* [Directions for this task]: Starting with the line that holds "[58.87-59.87s]", reproduce each line through the last one of the data, exactly as written. Pictures are not copied.

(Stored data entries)
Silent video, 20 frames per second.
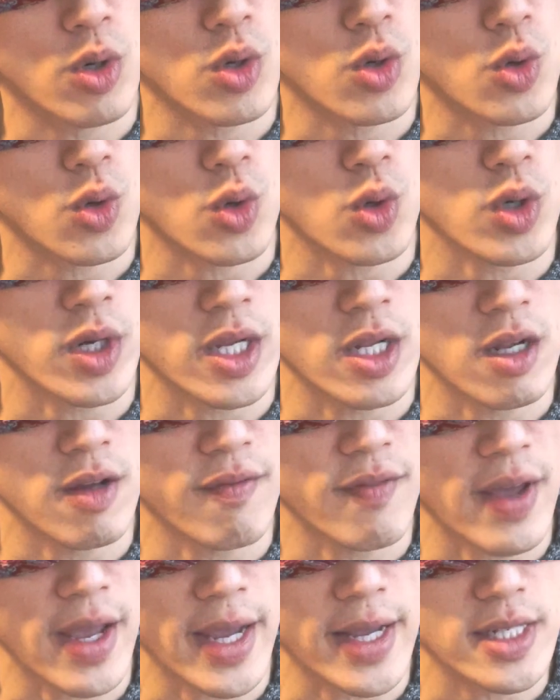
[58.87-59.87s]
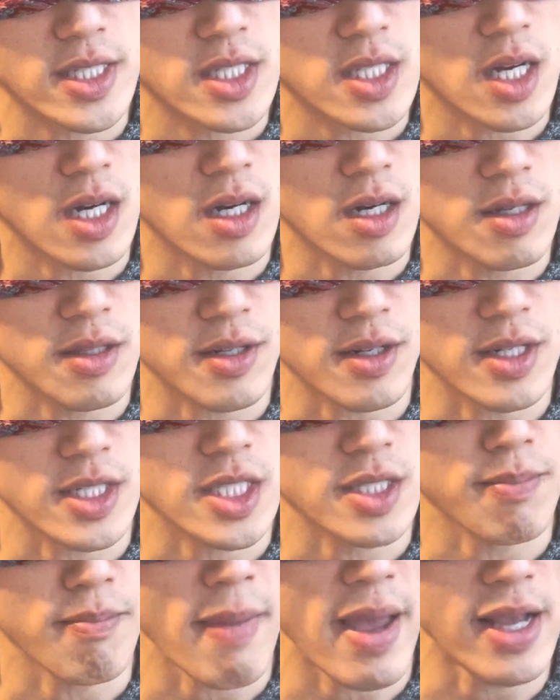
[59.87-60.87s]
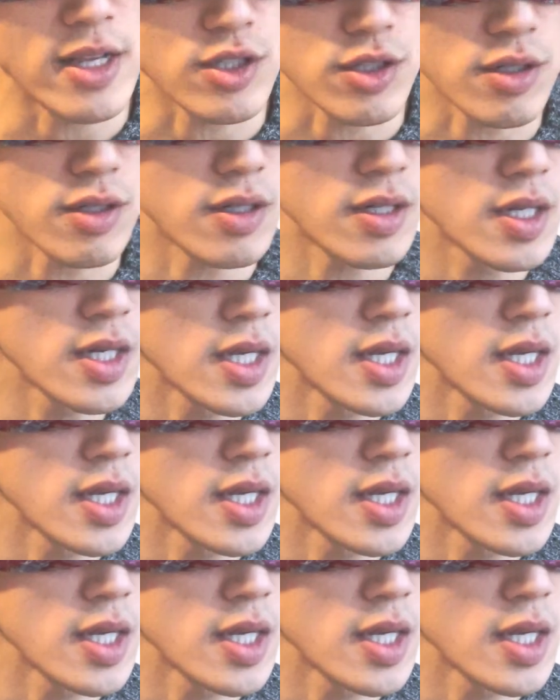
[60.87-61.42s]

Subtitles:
core inner vase teres major,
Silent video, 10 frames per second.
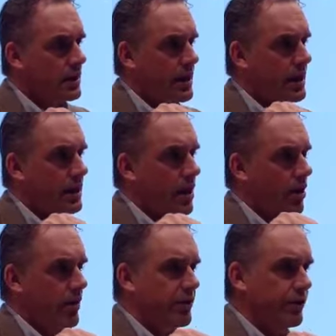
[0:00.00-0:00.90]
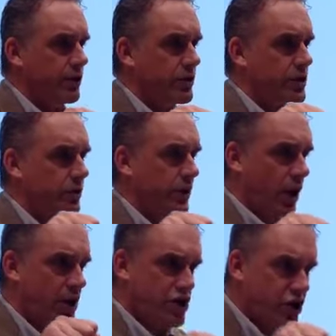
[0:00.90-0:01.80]
they are influenced to a
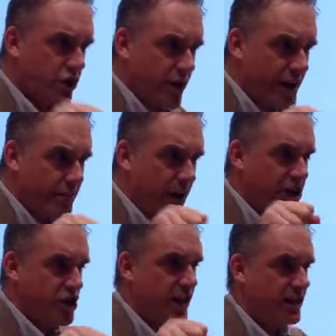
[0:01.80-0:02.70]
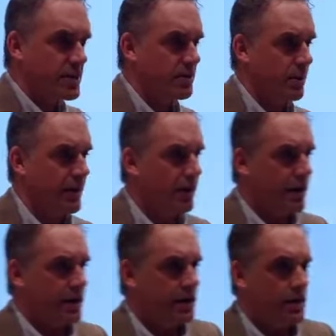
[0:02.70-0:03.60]
large degree by genetic
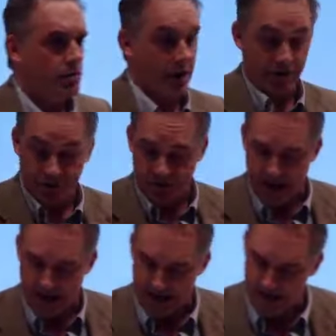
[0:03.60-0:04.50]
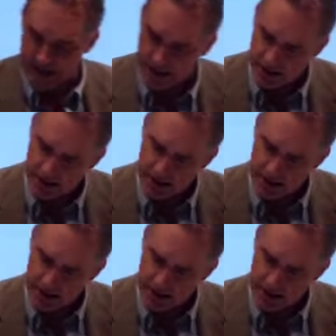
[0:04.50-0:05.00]
similarity, rough as that is.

* [Your response]:
[58.87-59.87s]
[59.87-60.87s]
[60.87-61.42s]

Subtitles:
core inner vase teres major,
Silent video, 10 frames per second.
[0:00.00-0:00.90]
[0:00.90-0:01.80]
they are influenced to a
[0:01.80-0:02.70]
[0:02.70-0:03.60]
large degree by genetic
[0:03.60-0:04.50]
[0:04.50-0:05.00]
similarity, rough as that is.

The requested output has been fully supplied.